4.3.8. Bond-Angle-Torsion coordinates analysis — MDAnalysis.analysis.bat
- Author:
Soohaeng Yoo Willow and David Minh
- Year:
2020
- Copyright:
GNU Public License, v2 or any higher version
Added in version 2.0.0.
This module contains classes for interconverting between Cartesian and an internal coordinate system, Bond-Angle-Torsion (BAT) coordinates [1], for a given set of atoms or residues. This coordinate system is designed to be complete, non-redundant, and minimize correlations between degrees of freedom. Complete and non-redundant means that for N atoms there will be 3N Cartesian coordinates and 3N BAT coordinates. Correlations are minimized by using improper torsions, as described in [2].

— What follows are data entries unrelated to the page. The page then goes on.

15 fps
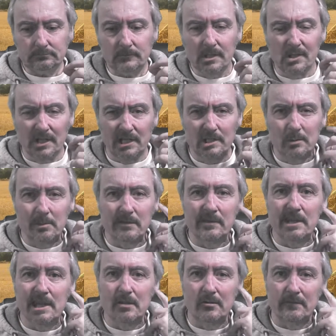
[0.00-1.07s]
I had a little bit of an
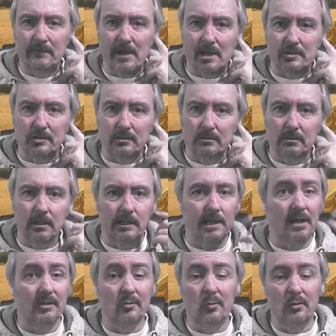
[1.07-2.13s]
ear infection, and that
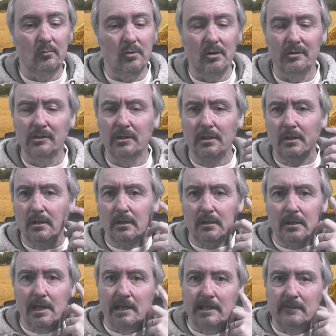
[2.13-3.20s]
was all it was.
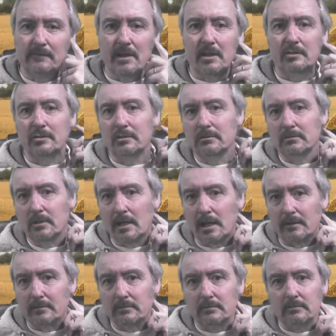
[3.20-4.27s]
I had an infection that
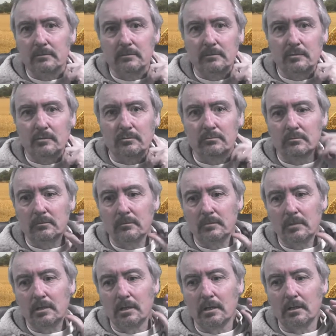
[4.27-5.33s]

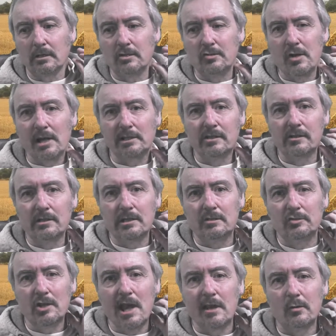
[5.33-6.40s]
contracted the
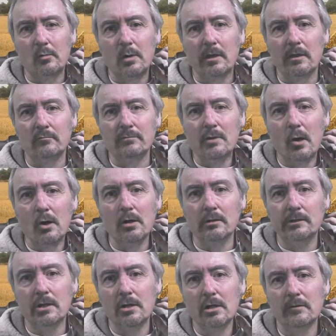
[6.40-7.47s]
channel where the
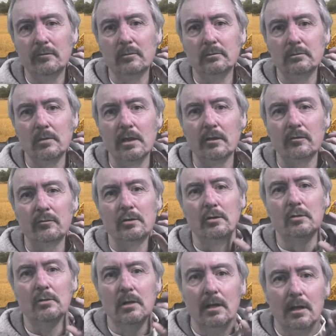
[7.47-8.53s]
nerve went through,
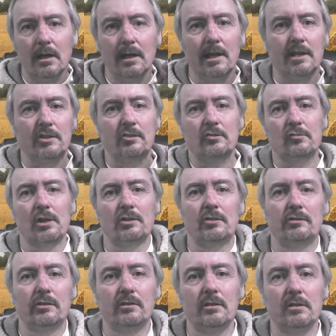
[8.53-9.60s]
and that just crushes
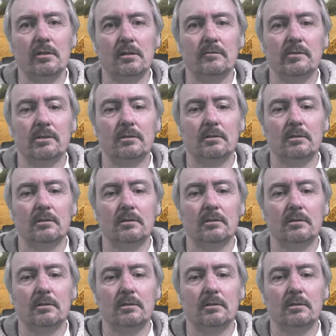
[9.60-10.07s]
the nerves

More specifically, bond refers to the bond length, or distance between a pair of bonded atoms. Angle refers to the bond angle, the angle between a pair of bonds to a central atom. Torsion refers to the torsion angle. For a set of four atoms a, b, c, and d, a torsion requires bonds between a and b, b and c, and c and d. The torsion is the angle between a plane containing atoms a, b, and c and another plane containing b, c, and d. For a set of torsions that share atoms b and c, one torsion is defined as the primary torsion. The others are defined as improper torsions, differences between the raw torsion angle and the primary torsion. This definition reduces the correlation between the torsion angles.

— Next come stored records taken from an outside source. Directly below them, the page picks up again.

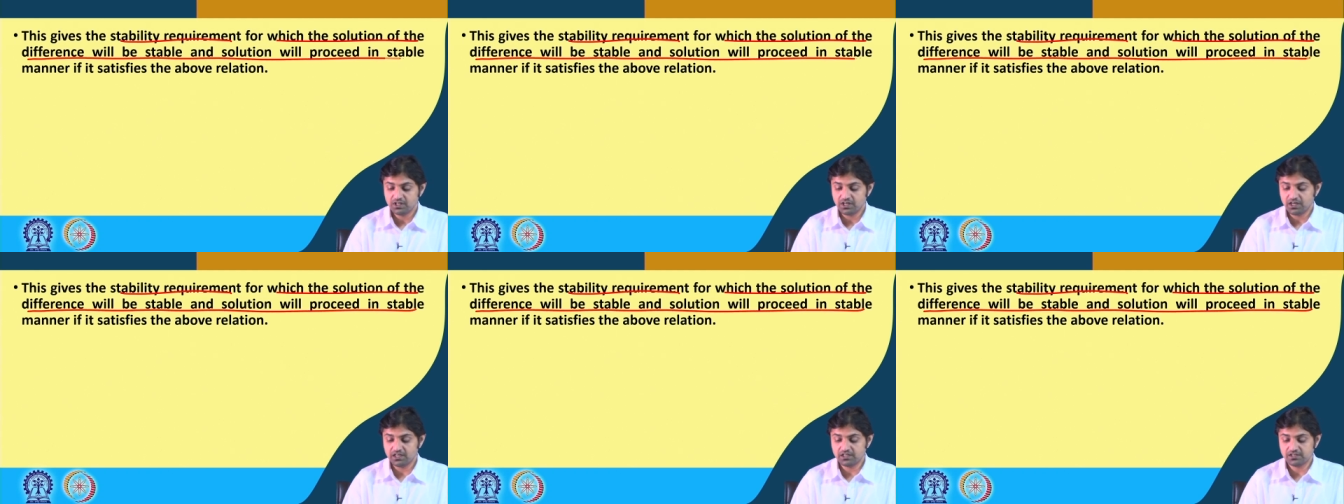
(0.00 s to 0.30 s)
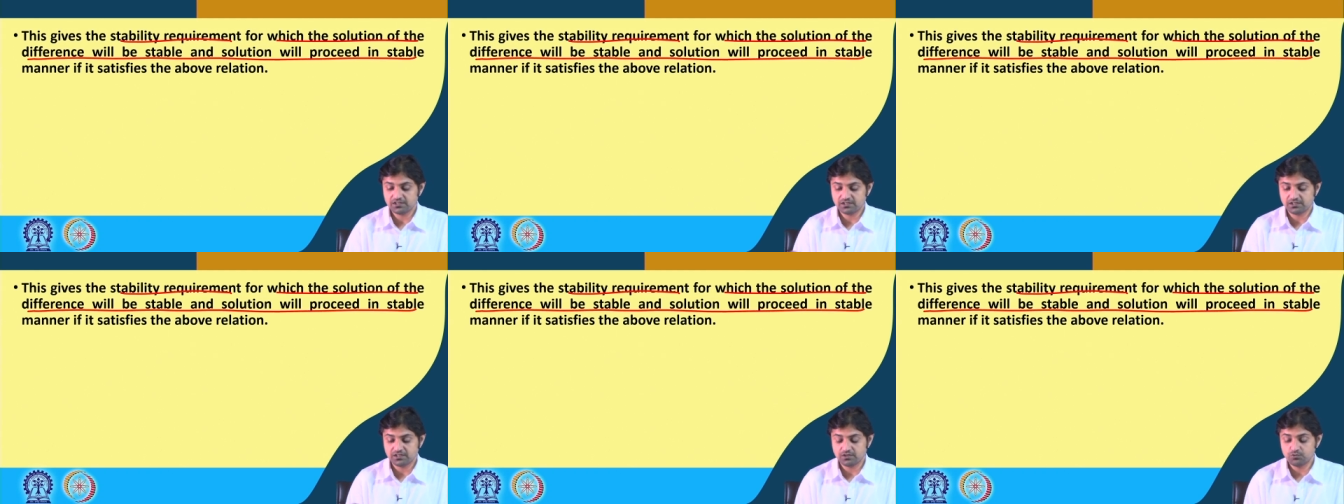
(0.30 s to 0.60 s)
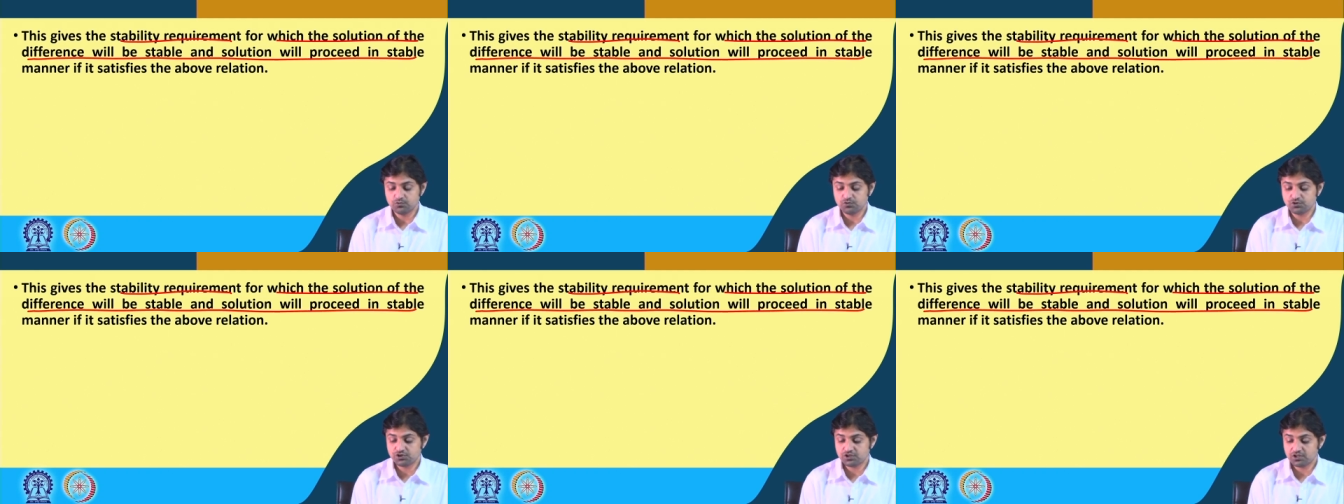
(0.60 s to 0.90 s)
and
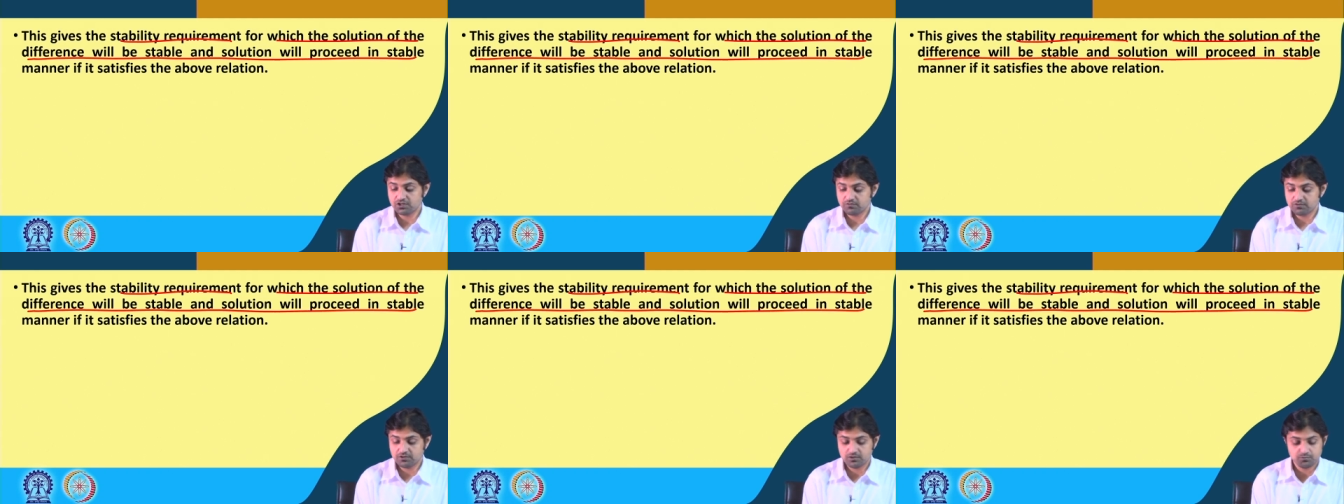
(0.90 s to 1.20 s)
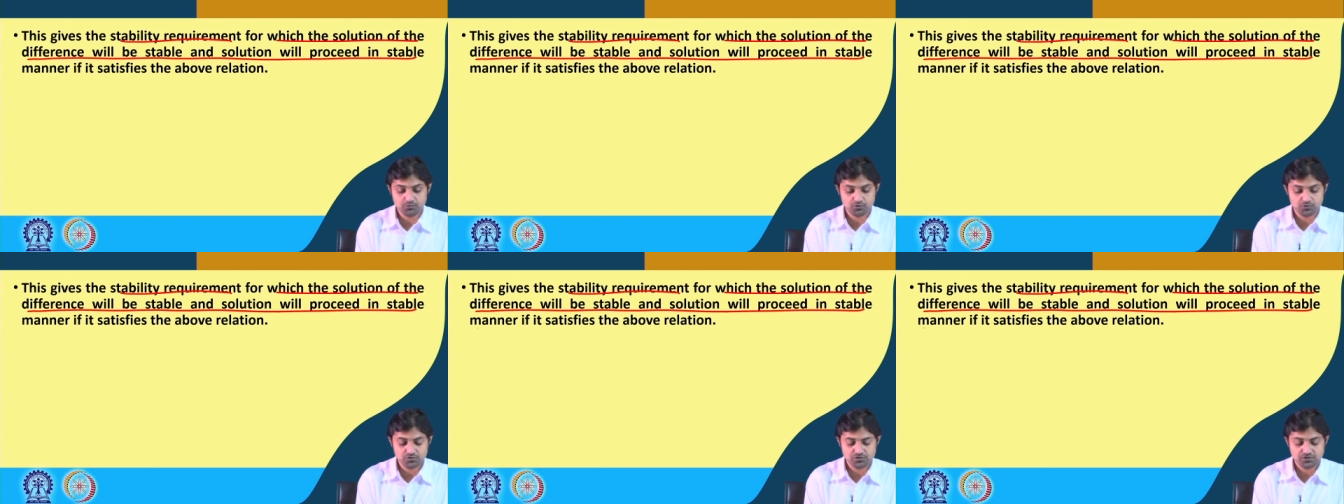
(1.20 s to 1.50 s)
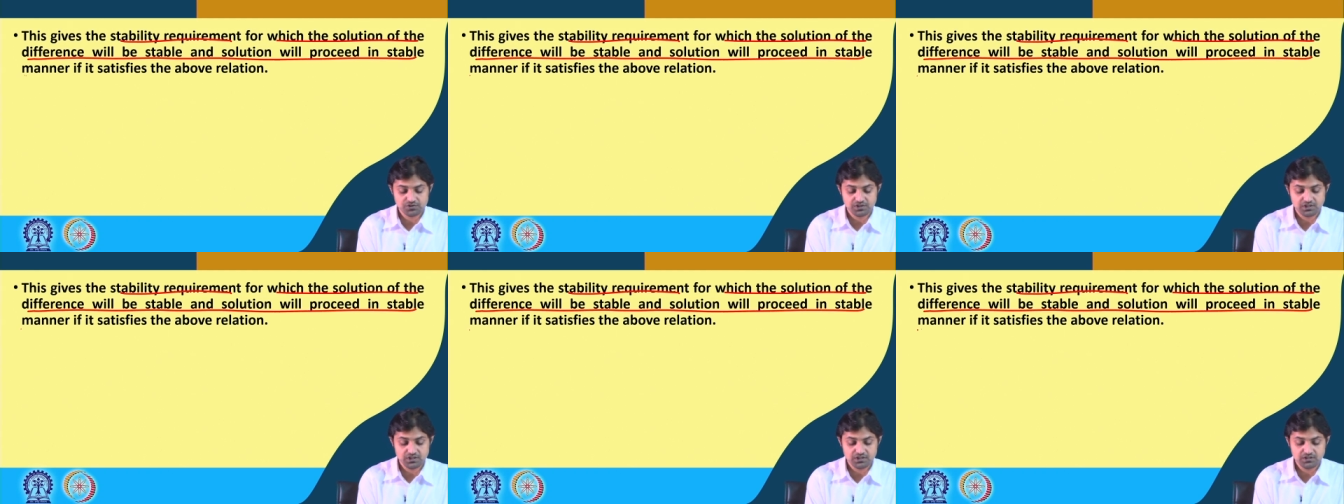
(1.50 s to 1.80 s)
solution will
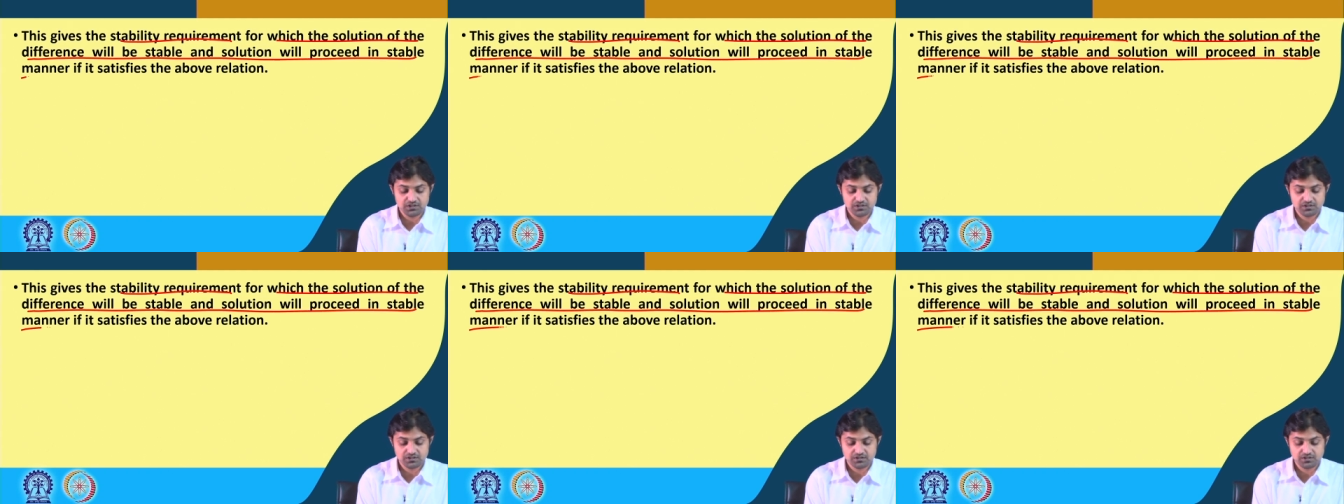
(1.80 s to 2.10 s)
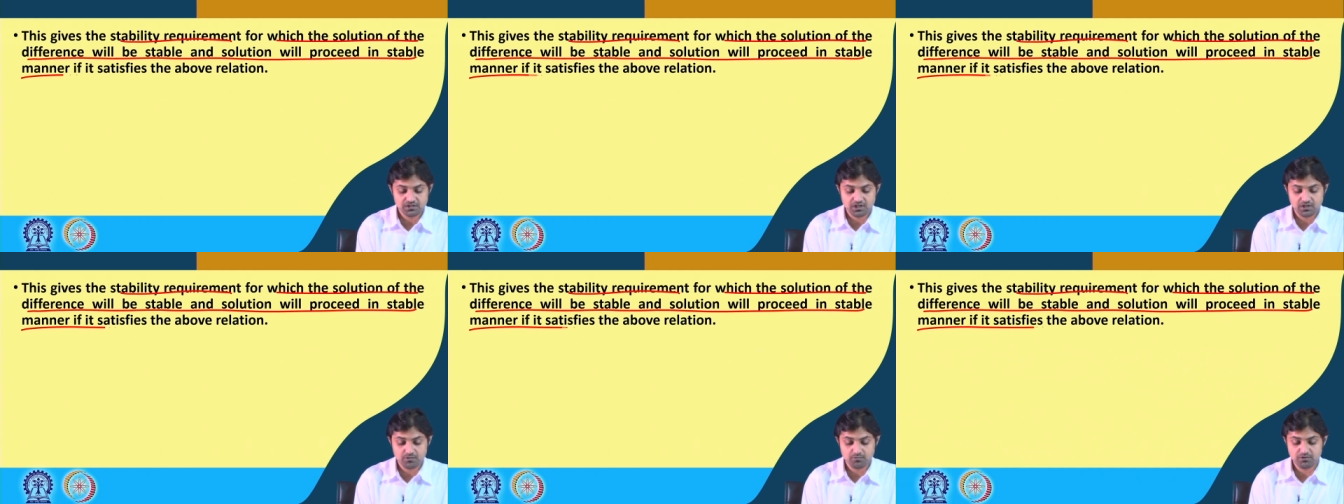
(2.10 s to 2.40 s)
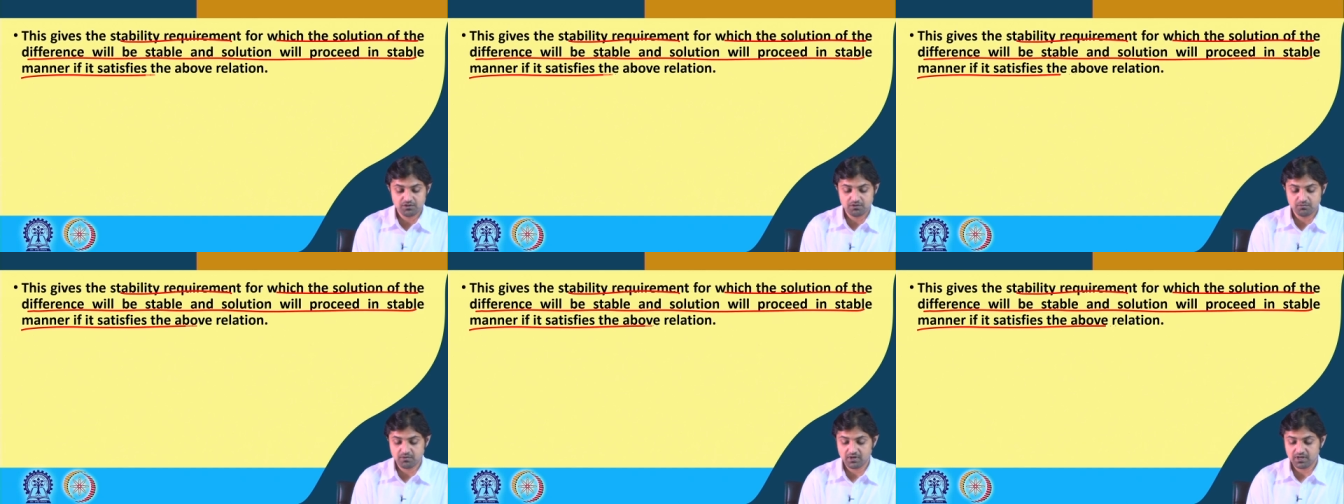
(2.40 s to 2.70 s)
proceed in
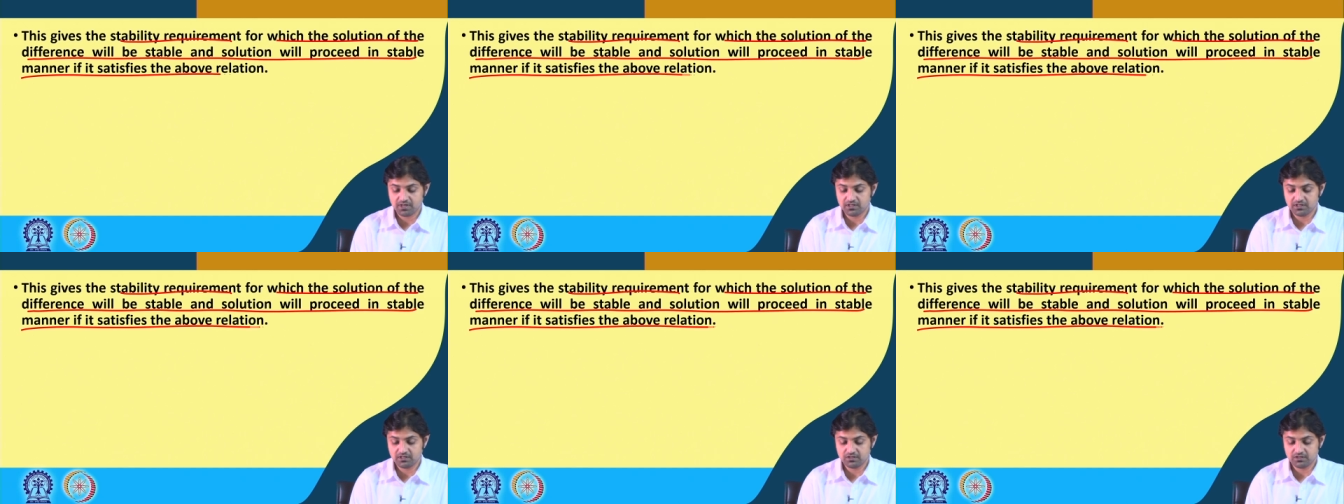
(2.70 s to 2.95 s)
stable manner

Each molecule also has six external coordinates that define its translation and rotation in space. The three Cartesian coordinates of the first atom are the molecule’s translational degrees of freedom. Rotational degrees of freedom are specified by the axis-angle convention. The rotation axis is a normalized vector pointing from the first to second atom. It is described by the polar angle, \(\phi\), and azimuthal angle, \(\theta\). \(\omega\) is a third angle that describes the rotation of the third atom about the axis.
This module was adapted from AlGDock [3].
See also
Dihedral
class to calculate dihedral angles for a given set of atoms or residues
MDAnalysis.lib.distances.calc_dihedrals()
function to calculate dihedral angles from atom positions
4.3.8.1. Example applications
The BAT
class defines bond-angle-torsion
coordinates based on the topology of an atom group and interconverts between
Cartesian and BAT coordinate systems.
For example, we can determine internal coordinates for residues 5-10 of adenylate kinase (AdK). The trajectory is included within the test data files:
import MDAnalysis as mda
from MDAnalysisTests.datafiles import PSF, DCD
import numpy as np
u = mda.Universe(PSF, DCD)
# selection of atomgroups
selected_residues = u.select_atoms("resid 5-10")
from MDAnalysis.analysis.bat import BAT
R = BAT(selected_residues)
# Calculate BAT coordinates for a trajectory
R.run()
After R.run()
, the coordinates can be accessed with
R.results.bat
. The following code snippets assume that the
previous snippet has been executed.
Reconstruct Cartesian coordinates for the first frame:
# Reconstruct Cartesian coordinates from BAT coordinates
# of the first frame
XYZ = R.Cartesian(R.results.bat[0,:])
# The original and reconstructed Cartesian coordinates should all be close
print(np.allclose(XYZ, selected_residues.positions, atol=1e-6))
Change a single torsion angle by \(\pi\):
bat = R.results.bat[0,:]
bat[bat.shape[0]-12] += np.pi
XYZ = R.Cartesian(bat)
# A good number of Cartesian coordinates should have been modified
np.sum((XYZ - selected_residues.positions)>1E-5)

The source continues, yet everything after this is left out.